• _Exercise objective_:
Data follows below. Repeat exactly the lines between the line holding "[00:00:00.00 to 00:00:00.90]" and the line holding "[00:00:09.00 to 00:00:09.90]", inclusive, and nothing more; drop pictures.

[Dataset entries]
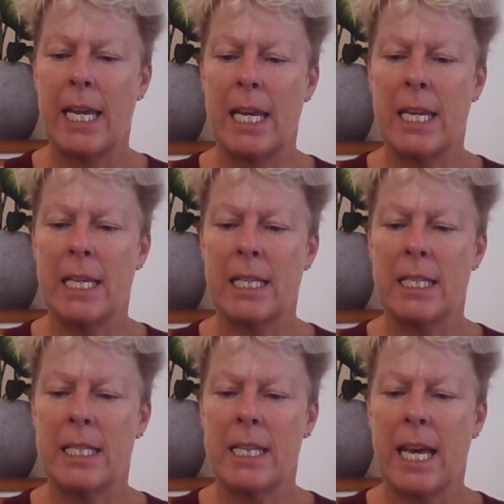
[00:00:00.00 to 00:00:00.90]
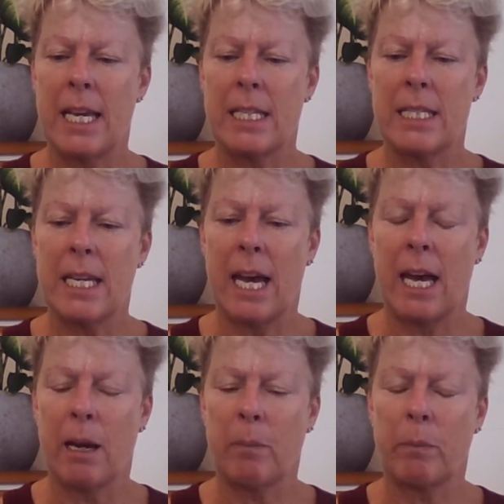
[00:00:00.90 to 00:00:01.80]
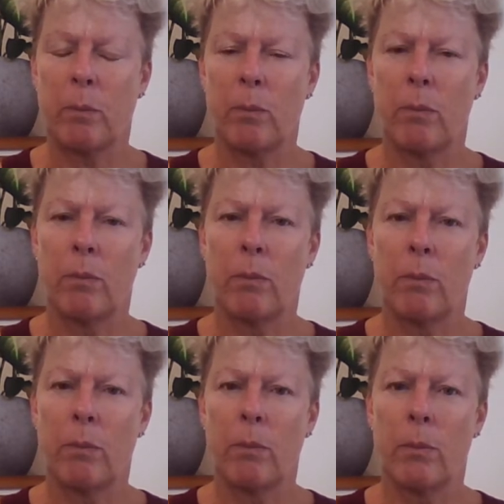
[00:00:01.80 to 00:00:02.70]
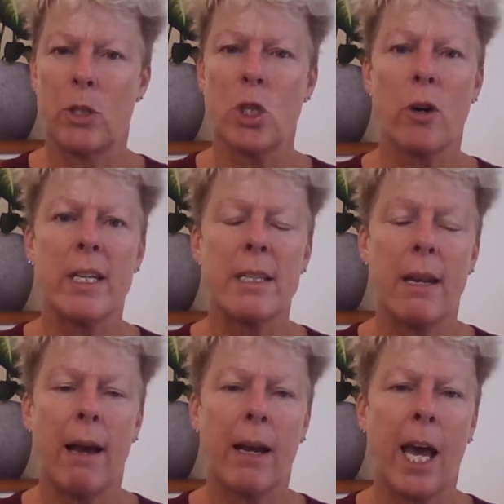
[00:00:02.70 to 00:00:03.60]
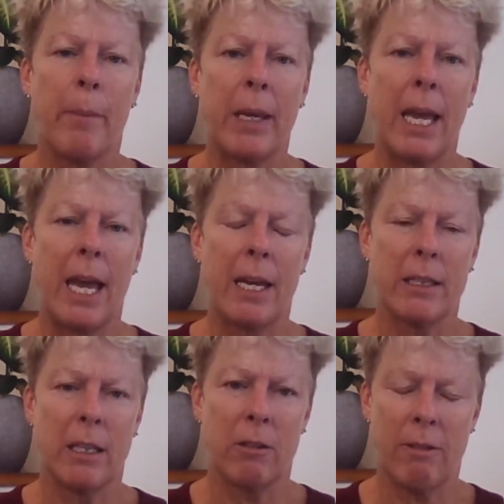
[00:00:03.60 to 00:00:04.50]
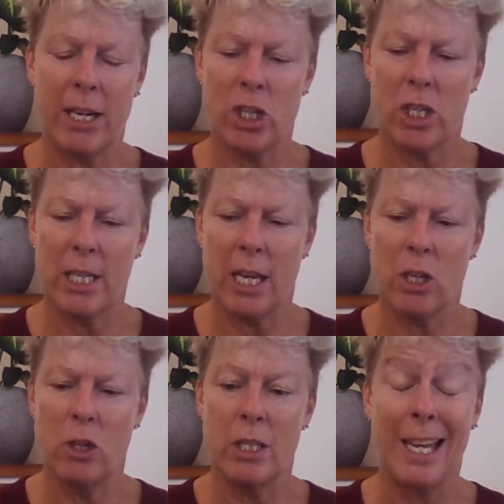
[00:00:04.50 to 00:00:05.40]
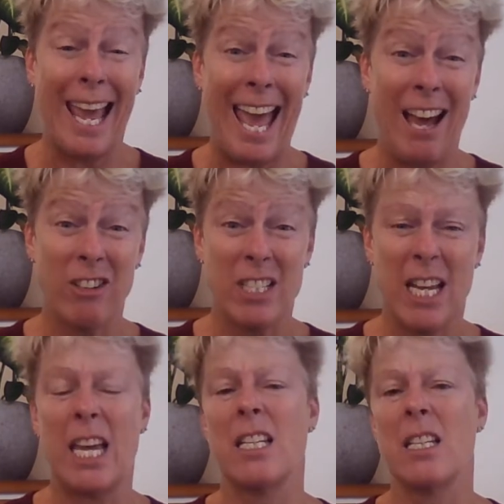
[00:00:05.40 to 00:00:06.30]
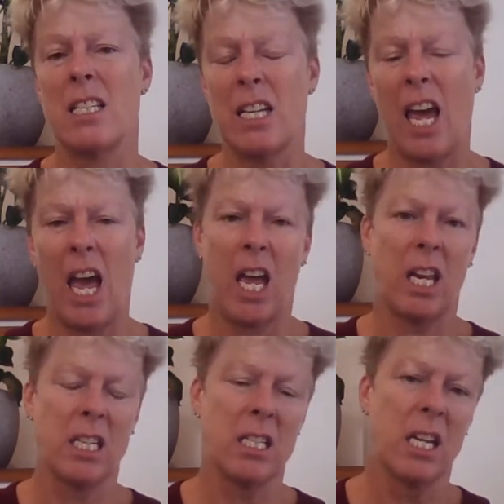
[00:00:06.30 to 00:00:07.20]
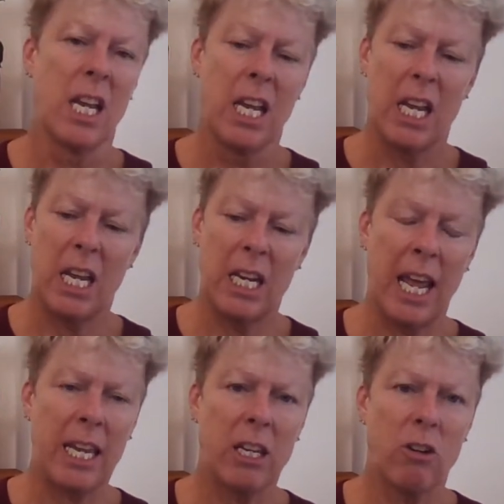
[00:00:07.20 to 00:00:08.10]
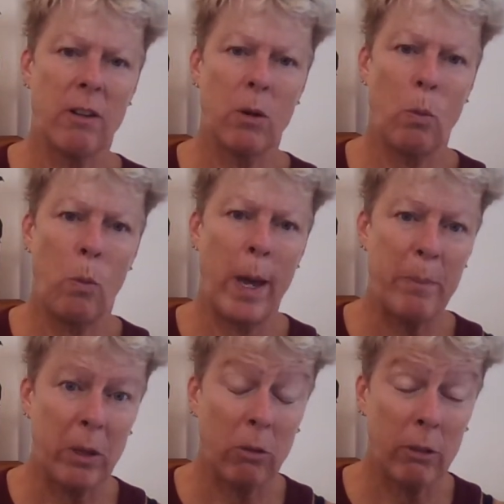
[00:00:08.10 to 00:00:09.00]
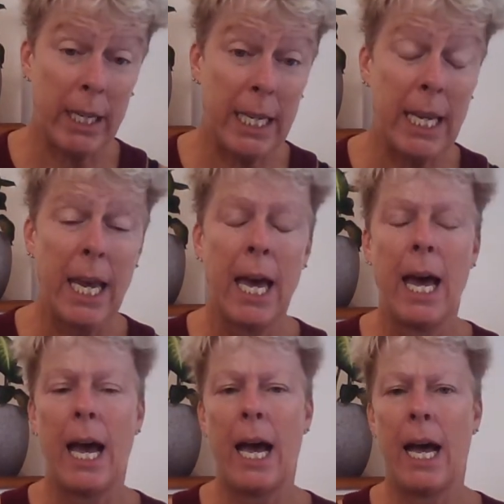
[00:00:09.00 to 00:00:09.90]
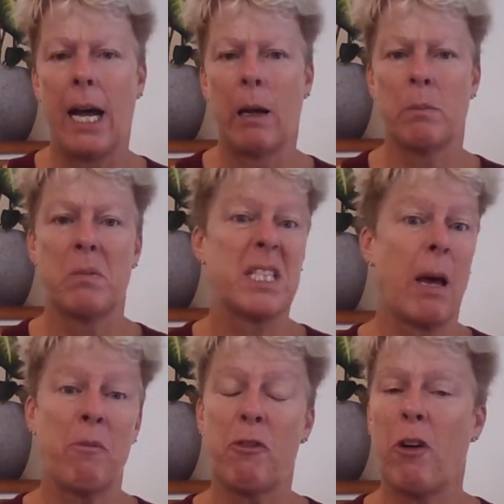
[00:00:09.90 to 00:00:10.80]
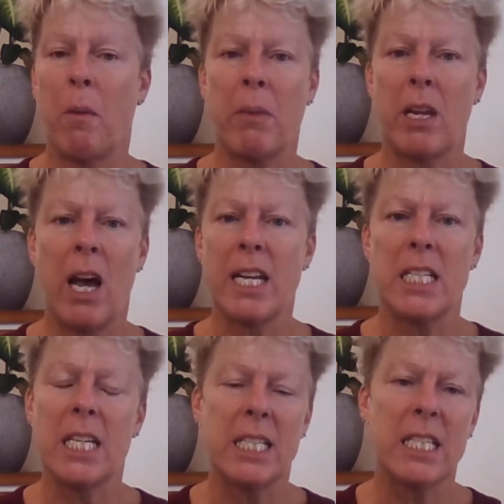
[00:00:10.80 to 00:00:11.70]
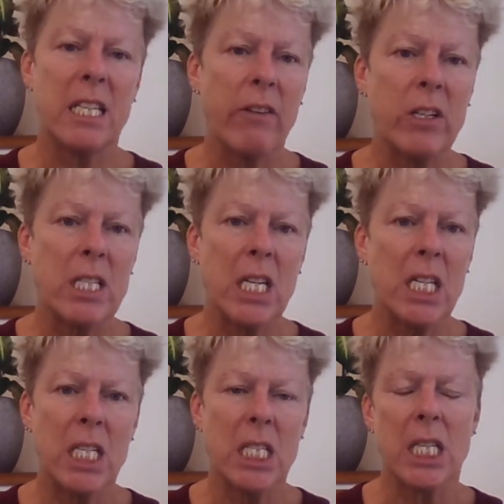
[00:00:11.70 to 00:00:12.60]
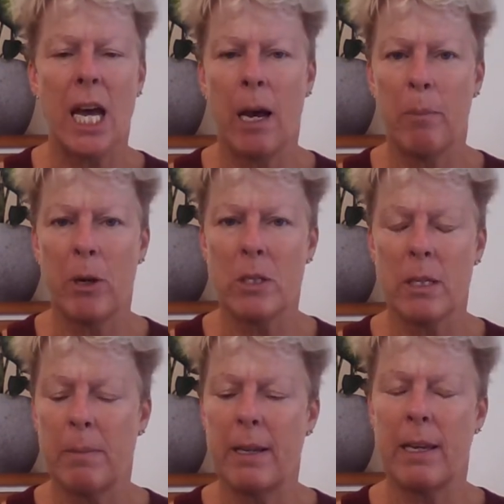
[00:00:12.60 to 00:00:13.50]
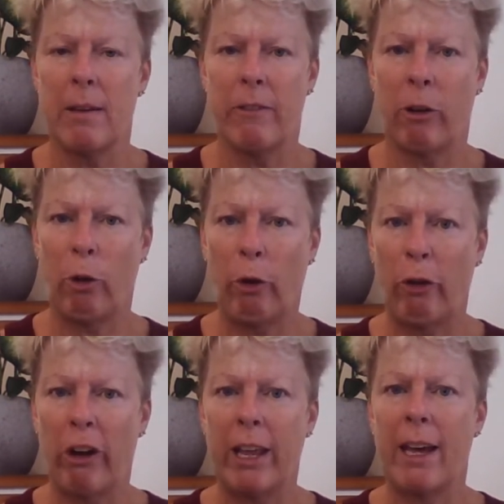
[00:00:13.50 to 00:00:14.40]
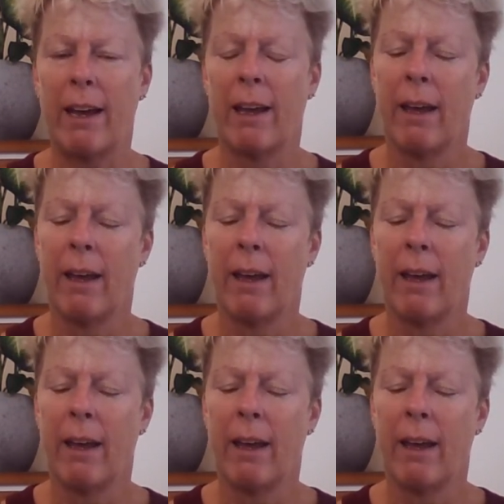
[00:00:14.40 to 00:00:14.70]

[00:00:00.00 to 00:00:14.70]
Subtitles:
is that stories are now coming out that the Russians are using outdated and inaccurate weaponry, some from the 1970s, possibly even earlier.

==

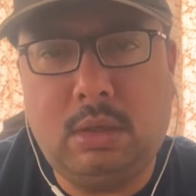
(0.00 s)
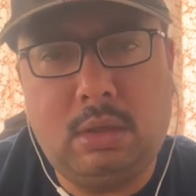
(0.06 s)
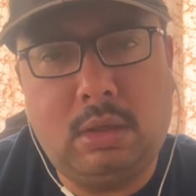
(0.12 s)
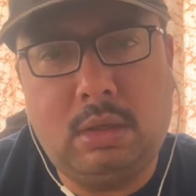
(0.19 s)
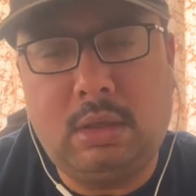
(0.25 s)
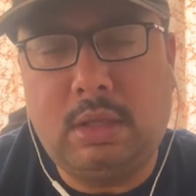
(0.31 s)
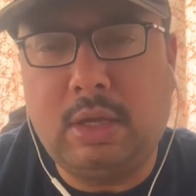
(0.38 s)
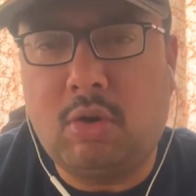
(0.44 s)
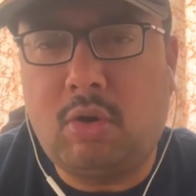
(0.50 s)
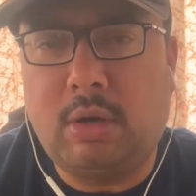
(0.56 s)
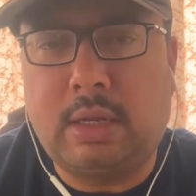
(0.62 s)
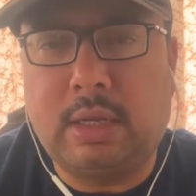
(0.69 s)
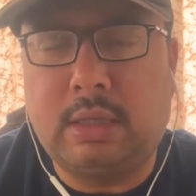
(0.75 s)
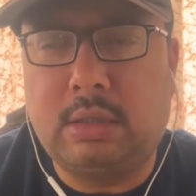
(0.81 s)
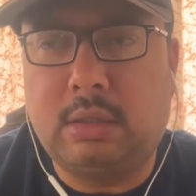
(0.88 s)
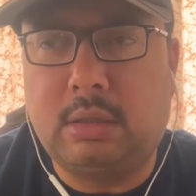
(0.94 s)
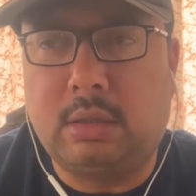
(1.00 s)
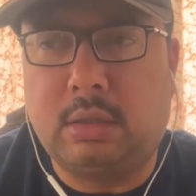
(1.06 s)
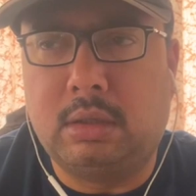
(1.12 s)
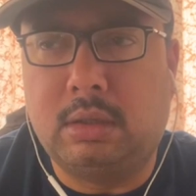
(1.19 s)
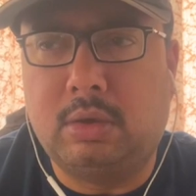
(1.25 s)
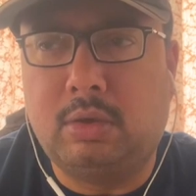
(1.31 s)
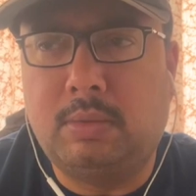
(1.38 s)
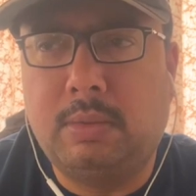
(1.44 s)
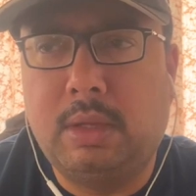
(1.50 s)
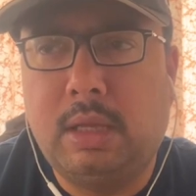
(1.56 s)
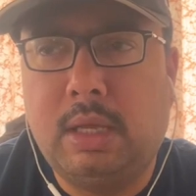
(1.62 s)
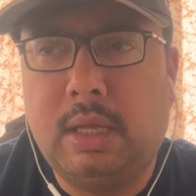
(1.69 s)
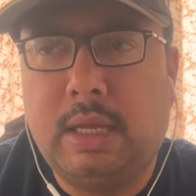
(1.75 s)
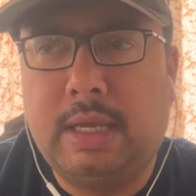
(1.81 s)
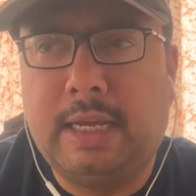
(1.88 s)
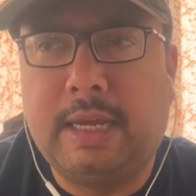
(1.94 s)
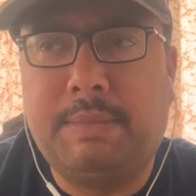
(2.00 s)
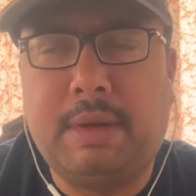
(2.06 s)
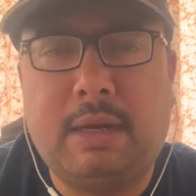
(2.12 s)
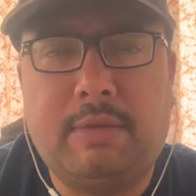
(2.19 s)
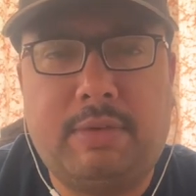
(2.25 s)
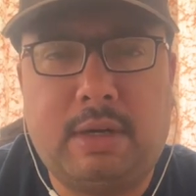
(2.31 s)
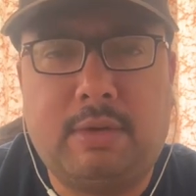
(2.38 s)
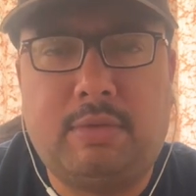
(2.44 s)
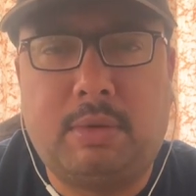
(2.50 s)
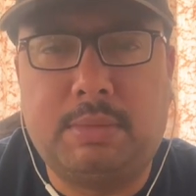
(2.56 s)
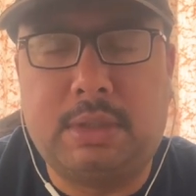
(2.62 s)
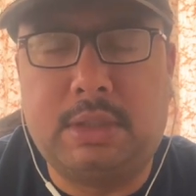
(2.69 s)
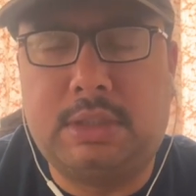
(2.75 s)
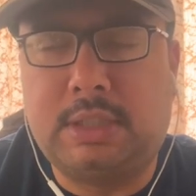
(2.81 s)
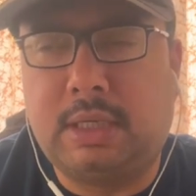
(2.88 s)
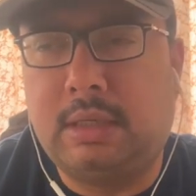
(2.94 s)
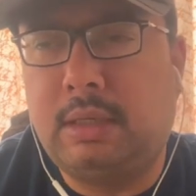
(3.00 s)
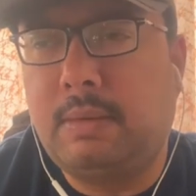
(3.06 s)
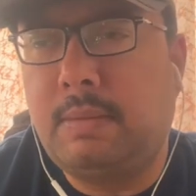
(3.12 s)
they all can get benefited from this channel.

• _Answer space_:
[00:00:00.00 to 00:00:00.90]
[00:00:00.90 to 00:00:01.80]
[00:00:01.80 to 00:00:02.70]
[00:00:02.70 to 00:00:03.60]
[00:00:03.60 to 00:00:04.50]
[00:00:04.50 to 00:00:05.40]
[00:00:05.40 to 00:00:06.30]
[00:00:06.30 to 00:00:07.20]
[00:00:07.20 to 00:00:08.10]
[00:00:08.10 to 00:00:09.00]
[00:00:09.00 to 00:00:09.90]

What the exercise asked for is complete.